The blood is still gushing and I slap the hand of my uninjured hand to the wound in an attempt to apply pressure and stanch the bleeding. I dunno if it's possible for me to bleed to death but I ain't planning on finding out. The plan is head for the med-lab so I stagger to the doorway on legs that seem to have turned to rubber. I can't see so well through the mist that seems to be fogging my vision and I collide with something rushing through the doorway. Something warm that smells suspiciously of Summers.

"Logan, what the hell…oh, God."

I feel hands gripping me, holding me upright but to no avail.

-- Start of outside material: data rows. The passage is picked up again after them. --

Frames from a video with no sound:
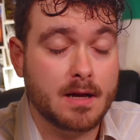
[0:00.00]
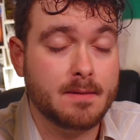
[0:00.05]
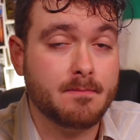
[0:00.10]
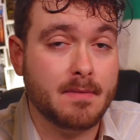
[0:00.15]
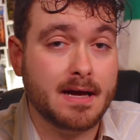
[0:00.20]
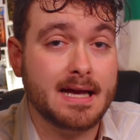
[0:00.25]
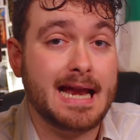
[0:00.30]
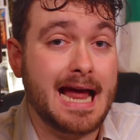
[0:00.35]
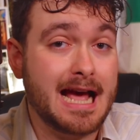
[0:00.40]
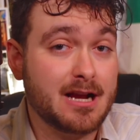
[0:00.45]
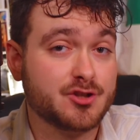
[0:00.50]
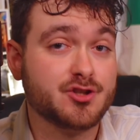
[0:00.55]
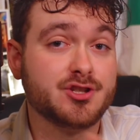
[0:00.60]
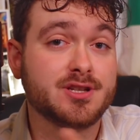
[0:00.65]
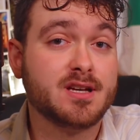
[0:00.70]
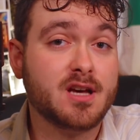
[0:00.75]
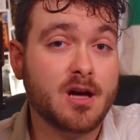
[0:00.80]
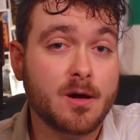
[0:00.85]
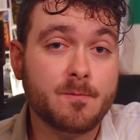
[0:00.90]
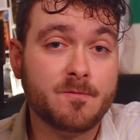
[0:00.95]
might actually
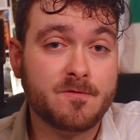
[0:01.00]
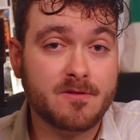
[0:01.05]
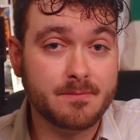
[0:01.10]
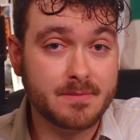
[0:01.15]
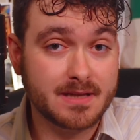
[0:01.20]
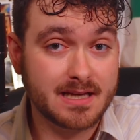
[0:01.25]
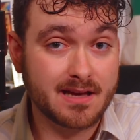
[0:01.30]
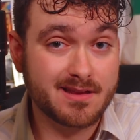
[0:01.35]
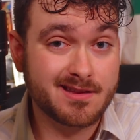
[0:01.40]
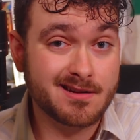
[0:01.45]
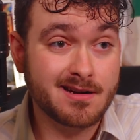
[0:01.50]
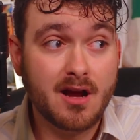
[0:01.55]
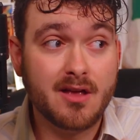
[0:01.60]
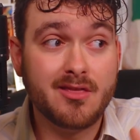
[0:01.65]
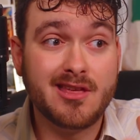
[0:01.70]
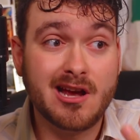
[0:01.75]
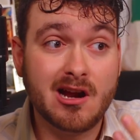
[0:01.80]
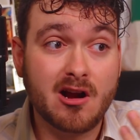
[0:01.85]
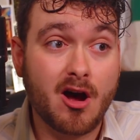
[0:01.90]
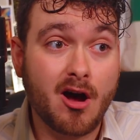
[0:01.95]
come from the other.
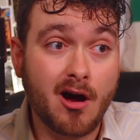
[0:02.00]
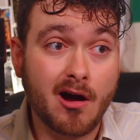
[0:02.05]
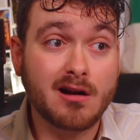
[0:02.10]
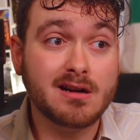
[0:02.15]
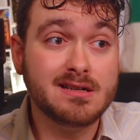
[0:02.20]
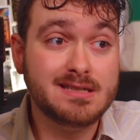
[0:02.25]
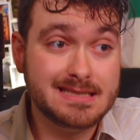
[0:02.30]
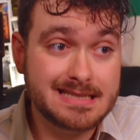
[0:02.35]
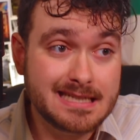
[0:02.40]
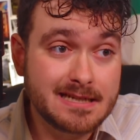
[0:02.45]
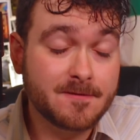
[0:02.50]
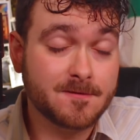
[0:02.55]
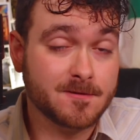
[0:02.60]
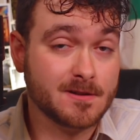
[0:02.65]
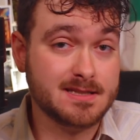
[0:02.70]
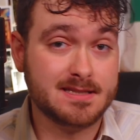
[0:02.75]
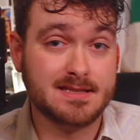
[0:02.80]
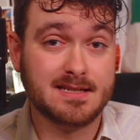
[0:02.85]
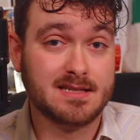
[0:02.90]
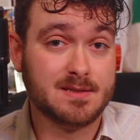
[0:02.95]
There are
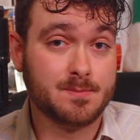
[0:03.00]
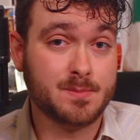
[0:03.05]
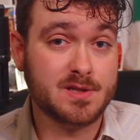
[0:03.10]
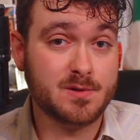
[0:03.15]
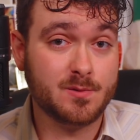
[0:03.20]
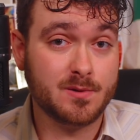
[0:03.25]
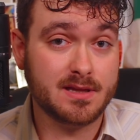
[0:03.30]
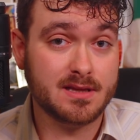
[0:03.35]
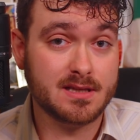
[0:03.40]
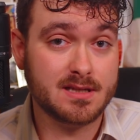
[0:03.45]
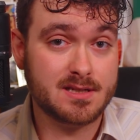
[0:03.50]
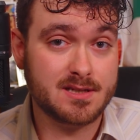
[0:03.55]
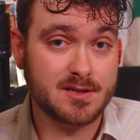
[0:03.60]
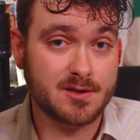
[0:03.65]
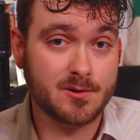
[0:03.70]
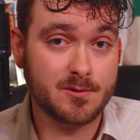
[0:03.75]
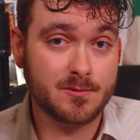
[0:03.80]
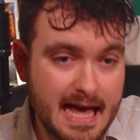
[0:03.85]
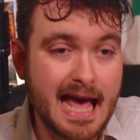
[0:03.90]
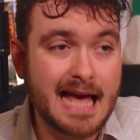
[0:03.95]
differences between the two.
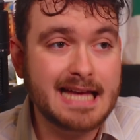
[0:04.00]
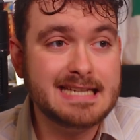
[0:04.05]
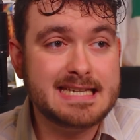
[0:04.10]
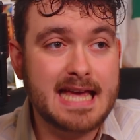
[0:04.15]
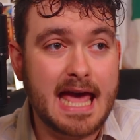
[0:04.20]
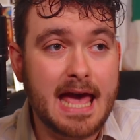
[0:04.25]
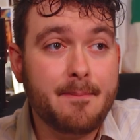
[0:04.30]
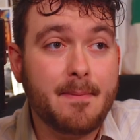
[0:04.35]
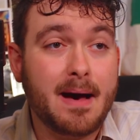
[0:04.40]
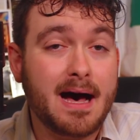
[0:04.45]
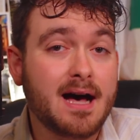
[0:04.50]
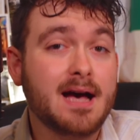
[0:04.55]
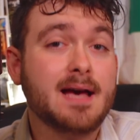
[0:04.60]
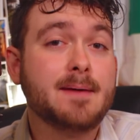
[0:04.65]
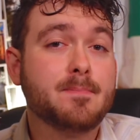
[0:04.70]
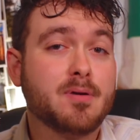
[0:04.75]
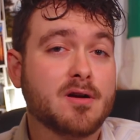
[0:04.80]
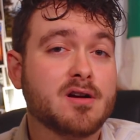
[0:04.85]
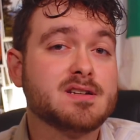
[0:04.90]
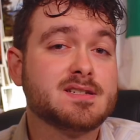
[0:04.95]
And am I
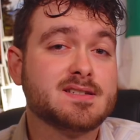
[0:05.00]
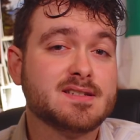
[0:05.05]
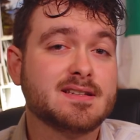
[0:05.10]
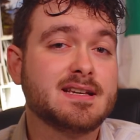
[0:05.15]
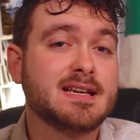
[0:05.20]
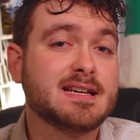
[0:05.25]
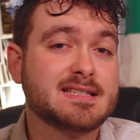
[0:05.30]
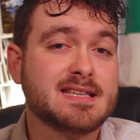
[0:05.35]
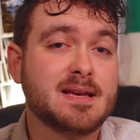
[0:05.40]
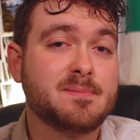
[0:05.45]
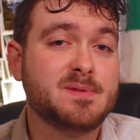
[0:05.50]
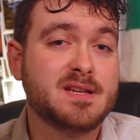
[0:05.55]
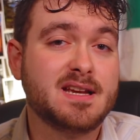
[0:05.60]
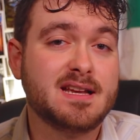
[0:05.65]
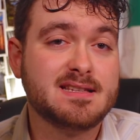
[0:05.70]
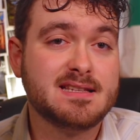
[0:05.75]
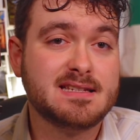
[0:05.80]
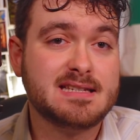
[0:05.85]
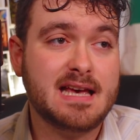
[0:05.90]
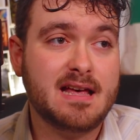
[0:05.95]
personally accepted
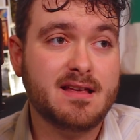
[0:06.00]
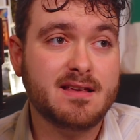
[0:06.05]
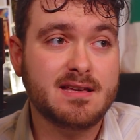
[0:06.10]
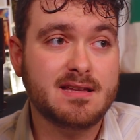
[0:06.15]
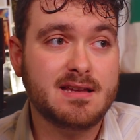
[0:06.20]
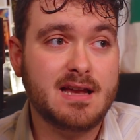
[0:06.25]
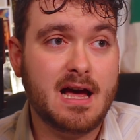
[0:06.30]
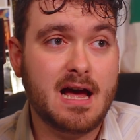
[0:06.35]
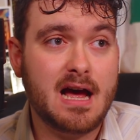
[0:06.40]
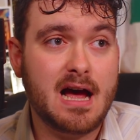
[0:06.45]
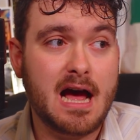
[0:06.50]
as Italian?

As my legs buckle I managed to gasp out, "I think I hurt Rahne," before collapsing.

From a long way away I hear Summers yelling for help and I feel new pressure being applied to my neck wound. The world seems to be collapsing in on me, shrinking and spiralling as my vision narrows to a tiny pinprick of brightness. I feel like I'm falling down a bottomless well As I watch the light recede I wonder if this is what dying is like. Nothing to fear. You just drift away.

The light blinks out and darkness folds in on me, taking away the pain and everything else. My last conscious thought is – I hope I didn't kill her.